Las Vegas in the Mojave Desert of the US state of Nevada is a popular tourist destination known for its lively nightlife with casinos and other entertainment open around the clock. The main street and lifeline of the city is the almost 6.5 km long so-called Strip. Along this boulevard are numerous themed hotels with unusual design elements such as musical fountains or replicas of an Egyptian pyramid, the Grand Canal in Venice or the Eiffel Tower.
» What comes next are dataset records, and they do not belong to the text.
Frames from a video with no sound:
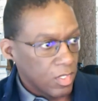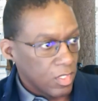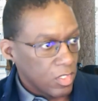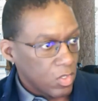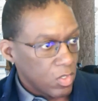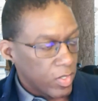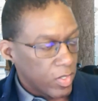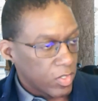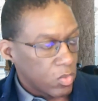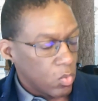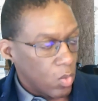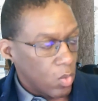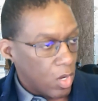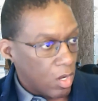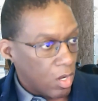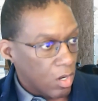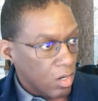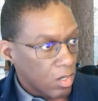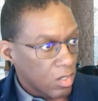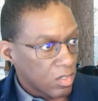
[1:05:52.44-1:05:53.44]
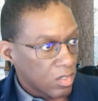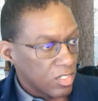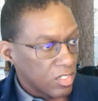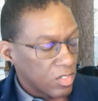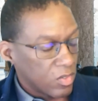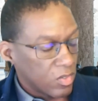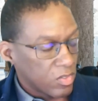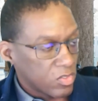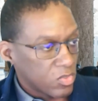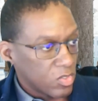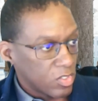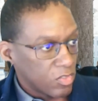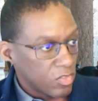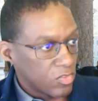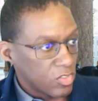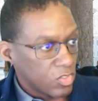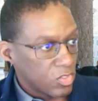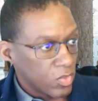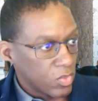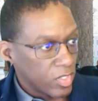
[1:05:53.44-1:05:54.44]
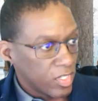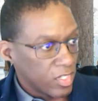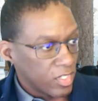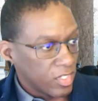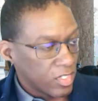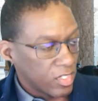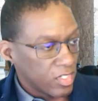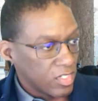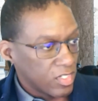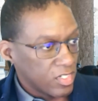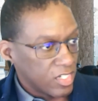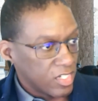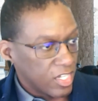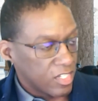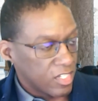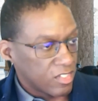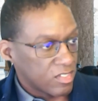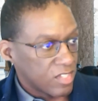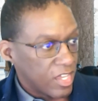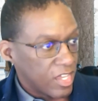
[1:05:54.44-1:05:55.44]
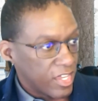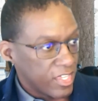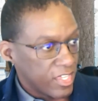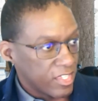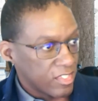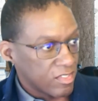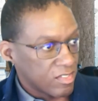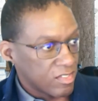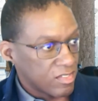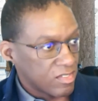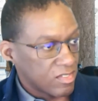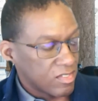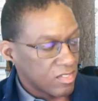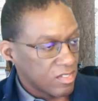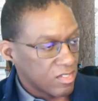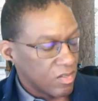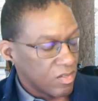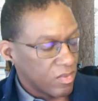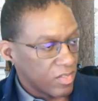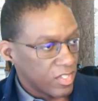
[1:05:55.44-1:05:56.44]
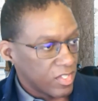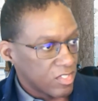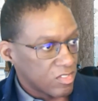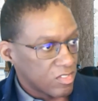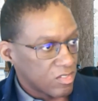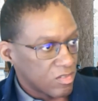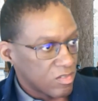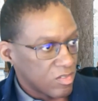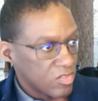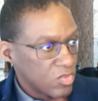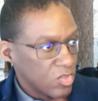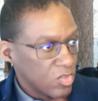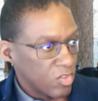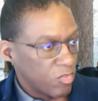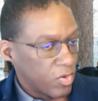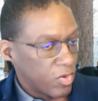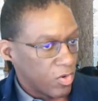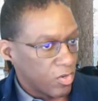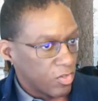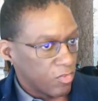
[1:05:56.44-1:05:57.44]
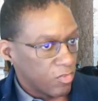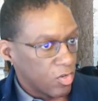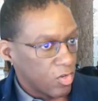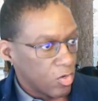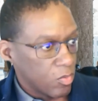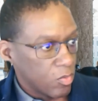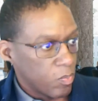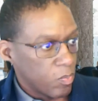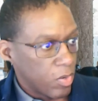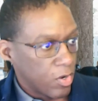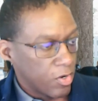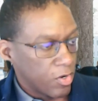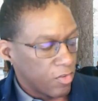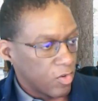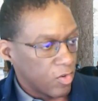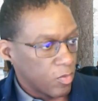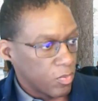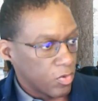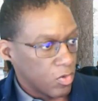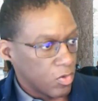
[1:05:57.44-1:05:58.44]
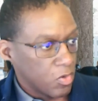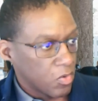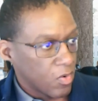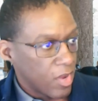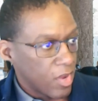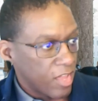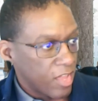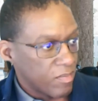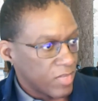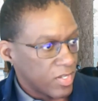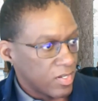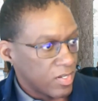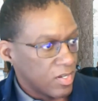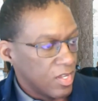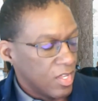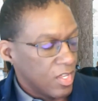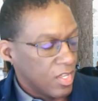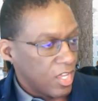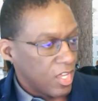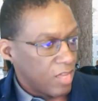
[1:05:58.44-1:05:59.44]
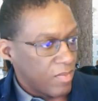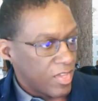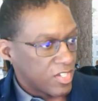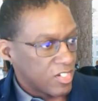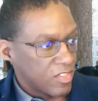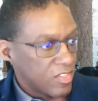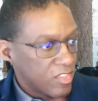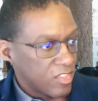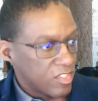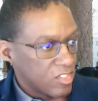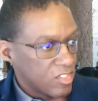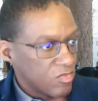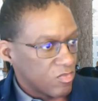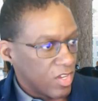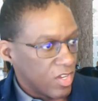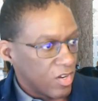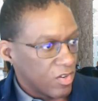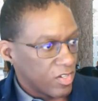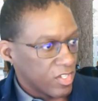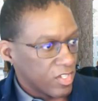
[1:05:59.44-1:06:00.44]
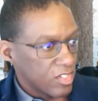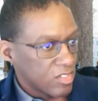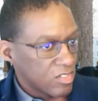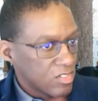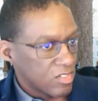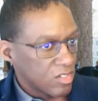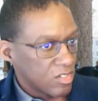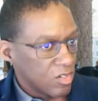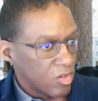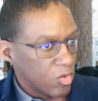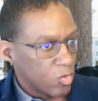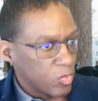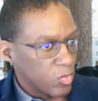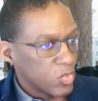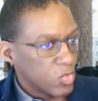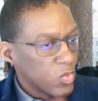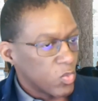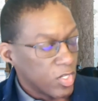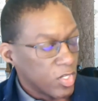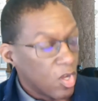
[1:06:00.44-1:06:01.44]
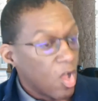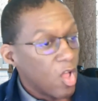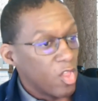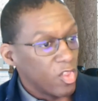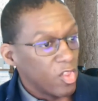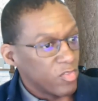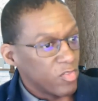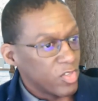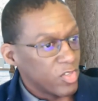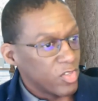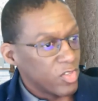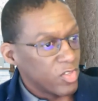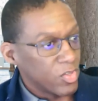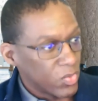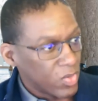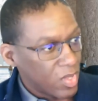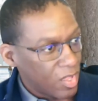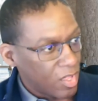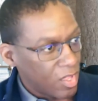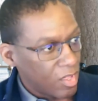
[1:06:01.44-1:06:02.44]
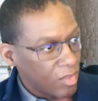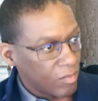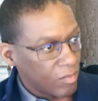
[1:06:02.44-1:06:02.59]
who are sort of doing data science as sort of part of your program? And I imagine that this varies between all of you.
Las Vegas is located in the middle of the Mojave Desert and is best known for its casinos and numerous shows. It is also a site for world-renowned trade shows and conventions, as well as a popular conference venue. Las Vegas is supplied with water and electricity by the nearby Hoover Dam, which dams the Colorado River. Before the opening of the Hoover Dam, Las Vegas was just a small railroad station in the desert. In 1931, gambling was legalized in Nevada, turning the formerly small desert settlement into a metropolis that is still growing after enormous growth rates in the second half of the 20th century. In the 1950s and the 1960s, Las Vegas became a money laundering facility for the Chicago mafia. In recent decades, Las Vegas has increasingly tried to move away from the image of a pure gambling town, with the goal of building a more family-friendly image. Las Vegas, compared to other cities in the U.S., lacks older buildings. Buildings that are 100 years old or more are few and far between. As a result, the city lacks some of the historic charm of other cities in the Southwest, but on the other hand, the lively metropolis, brightly lit at night, has its own unique charm thanks to its futuristic casino buildings on the Strip.
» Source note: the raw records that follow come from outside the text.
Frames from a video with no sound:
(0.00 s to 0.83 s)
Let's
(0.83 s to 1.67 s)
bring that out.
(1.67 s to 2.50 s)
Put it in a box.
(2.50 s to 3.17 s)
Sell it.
The Strip is increasingly characterized by modern high-rise buildings
The first Las Vegas casinos were not built on the Strip, but in Downtown Las Vegas. In the meantime, however, the Strip of Las Vegas, which lies about 6 kilometers south of downtown and actually for the most part on the territory of the city of Paradise, has become the main attraction of the gambling city. Some casinos that still exist today were built in downtown Las Vegas in the 1940s. Parts of Downtown Las Vegas appear somewhat uninvigorated with their wasteland and abandoned motels, but politicians are now trying to counteract this. Nevertheless, Downtown is the center of Las Vegas’ subculture and artists with street art and lots of graffiti. In particular, the area around Fremont Street is the preferred nightlife spot for locals, who often avoid the tourist-heavy Strip.
Outside of the lively center around the Strip and Downtown, Las Vegas is primarily characterized by decades of suburbanization, so that the metropolis now extends over almost the entire basin of the Las Vegas Valley. The entire Clark County metropolitan region is home to approximately (as of 2018) 2.2 million people, or nearly three-quarters of all Nevada residents. As a globally important tourist center, Las Vegas attracts about 42 million visitors annually (as of 2018).